WOMEN outnumber men in the Herefordshire and Worcestershire workplace for the first time ever, according to a new survey.

But before females start spouting girl power, the same research also shows they are still struggling to reach top positions and are also being paid less.

The GMB, Britain's general union, has revealed women make up 50.2 per cent of the workforce, compared to 49.8 per cent of men.

In the West Midlands as a whole, however, there are more men in work - with 1,191,362 male employees compared to 1,118,195 women.

And as Dawn Butler, GMB national organiser, points out, there is still a huge difference in the way the two sexes are treated.

"Women outnumber men at work in 99 out of 203 areas in Britain, yet women are paid up to 25 per cent less than men," she said.

"The fact that the gender pay gap is tolerated is now having a negative economic impact in almost half the country.

"Closing this gap is not just a matter of fairness, it is also an economic imperative to enable areas to escape economic decline and stagnation."

The Equal Opportunities Commission (EOC) has also confirmed women's career chances are still being "blighted" almost 30 years after the Sex Discrimination Act became law.

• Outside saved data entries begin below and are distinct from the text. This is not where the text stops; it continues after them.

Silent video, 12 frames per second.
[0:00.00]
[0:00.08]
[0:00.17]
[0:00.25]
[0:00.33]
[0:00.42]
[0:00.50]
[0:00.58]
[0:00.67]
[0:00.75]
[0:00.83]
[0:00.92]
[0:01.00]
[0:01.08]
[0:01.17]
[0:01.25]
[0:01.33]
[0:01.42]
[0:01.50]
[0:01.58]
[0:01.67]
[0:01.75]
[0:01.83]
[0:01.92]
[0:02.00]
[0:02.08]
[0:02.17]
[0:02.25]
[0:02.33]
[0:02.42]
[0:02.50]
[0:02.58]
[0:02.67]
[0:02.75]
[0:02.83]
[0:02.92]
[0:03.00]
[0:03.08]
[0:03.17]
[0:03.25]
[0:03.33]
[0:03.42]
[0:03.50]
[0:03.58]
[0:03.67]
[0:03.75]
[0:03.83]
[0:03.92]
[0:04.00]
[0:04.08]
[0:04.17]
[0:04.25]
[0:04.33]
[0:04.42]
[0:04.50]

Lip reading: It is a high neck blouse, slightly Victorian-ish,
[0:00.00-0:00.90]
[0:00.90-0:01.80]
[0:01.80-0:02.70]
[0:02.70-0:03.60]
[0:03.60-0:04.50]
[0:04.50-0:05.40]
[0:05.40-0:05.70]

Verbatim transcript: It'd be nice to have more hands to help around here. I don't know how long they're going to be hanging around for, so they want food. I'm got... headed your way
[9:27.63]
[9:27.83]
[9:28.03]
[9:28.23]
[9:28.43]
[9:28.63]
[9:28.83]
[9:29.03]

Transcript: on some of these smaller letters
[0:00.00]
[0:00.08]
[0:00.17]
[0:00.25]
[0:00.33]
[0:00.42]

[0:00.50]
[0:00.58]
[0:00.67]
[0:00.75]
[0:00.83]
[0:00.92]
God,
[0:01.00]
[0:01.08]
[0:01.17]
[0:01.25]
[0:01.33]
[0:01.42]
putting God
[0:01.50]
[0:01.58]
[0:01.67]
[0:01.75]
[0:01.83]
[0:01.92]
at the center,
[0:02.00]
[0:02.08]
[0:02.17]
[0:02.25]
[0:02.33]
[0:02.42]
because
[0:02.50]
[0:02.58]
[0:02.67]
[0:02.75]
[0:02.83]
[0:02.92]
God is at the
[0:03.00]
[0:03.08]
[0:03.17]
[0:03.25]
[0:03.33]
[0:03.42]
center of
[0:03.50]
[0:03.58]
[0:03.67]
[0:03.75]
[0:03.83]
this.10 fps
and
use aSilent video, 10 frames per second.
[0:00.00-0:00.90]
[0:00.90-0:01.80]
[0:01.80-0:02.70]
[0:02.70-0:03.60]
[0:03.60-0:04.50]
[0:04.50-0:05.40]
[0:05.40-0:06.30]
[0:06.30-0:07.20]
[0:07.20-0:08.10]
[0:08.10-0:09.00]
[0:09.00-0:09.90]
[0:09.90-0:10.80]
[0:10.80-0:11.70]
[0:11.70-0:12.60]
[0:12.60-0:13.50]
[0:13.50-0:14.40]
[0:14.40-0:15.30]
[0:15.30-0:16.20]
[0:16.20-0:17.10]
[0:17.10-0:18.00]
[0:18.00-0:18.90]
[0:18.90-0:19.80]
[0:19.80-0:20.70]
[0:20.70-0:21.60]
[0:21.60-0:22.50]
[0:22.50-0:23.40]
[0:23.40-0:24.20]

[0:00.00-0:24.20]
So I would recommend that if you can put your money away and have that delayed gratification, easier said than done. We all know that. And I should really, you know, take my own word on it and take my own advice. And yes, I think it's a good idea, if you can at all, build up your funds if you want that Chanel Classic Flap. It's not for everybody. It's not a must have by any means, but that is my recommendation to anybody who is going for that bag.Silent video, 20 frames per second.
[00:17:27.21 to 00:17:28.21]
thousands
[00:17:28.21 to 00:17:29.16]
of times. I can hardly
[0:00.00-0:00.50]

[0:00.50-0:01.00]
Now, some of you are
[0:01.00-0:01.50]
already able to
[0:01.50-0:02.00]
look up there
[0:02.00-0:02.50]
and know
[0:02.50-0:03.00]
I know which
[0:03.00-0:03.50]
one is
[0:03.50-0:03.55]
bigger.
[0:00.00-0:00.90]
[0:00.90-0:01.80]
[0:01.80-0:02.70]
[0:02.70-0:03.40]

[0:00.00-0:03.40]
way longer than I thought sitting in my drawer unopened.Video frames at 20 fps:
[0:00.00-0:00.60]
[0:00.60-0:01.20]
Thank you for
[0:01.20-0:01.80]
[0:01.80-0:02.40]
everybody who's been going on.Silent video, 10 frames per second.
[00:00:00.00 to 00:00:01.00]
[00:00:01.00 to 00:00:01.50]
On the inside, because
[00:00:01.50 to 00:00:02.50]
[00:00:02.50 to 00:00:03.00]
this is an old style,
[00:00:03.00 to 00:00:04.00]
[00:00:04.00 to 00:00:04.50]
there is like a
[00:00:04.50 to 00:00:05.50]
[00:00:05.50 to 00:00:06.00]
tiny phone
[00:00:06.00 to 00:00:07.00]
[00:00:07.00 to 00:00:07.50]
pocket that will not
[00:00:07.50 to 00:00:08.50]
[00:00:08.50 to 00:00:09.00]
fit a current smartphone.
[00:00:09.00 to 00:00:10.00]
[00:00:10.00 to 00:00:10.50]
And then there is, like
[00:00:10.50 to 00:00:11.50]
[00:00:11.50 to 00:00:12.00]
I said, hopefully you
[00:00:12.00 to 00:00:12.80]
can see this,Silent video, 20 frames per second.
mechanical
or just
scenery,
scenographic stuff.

A new report by the EOC, Sex and Power: Who Runs Britain? has called for a total overhaul of family policies after providing evidence that women paid a big penalty for being seen as the main home and child carer.

About one-in-five women faced dismissal or financial loss as a result of becoming pregnant and a third of mothers had given up or turned down a job because of caring responsibilities, it found.

"Women now make up over half the workforce and the proportion is growing. Yet our decision makers remain overwhelmingly male," said Jenny Watson, deputy chairwoman of the EOC.

"We can no longer assume that it's only a matter of time before more women make it to the top.

"Without addressing women's responsibilities at home as well as at work, we'll continue to lose out on women's talent - and ignoring the potential contribution that women can make will cost Britain dear in terms of productivity."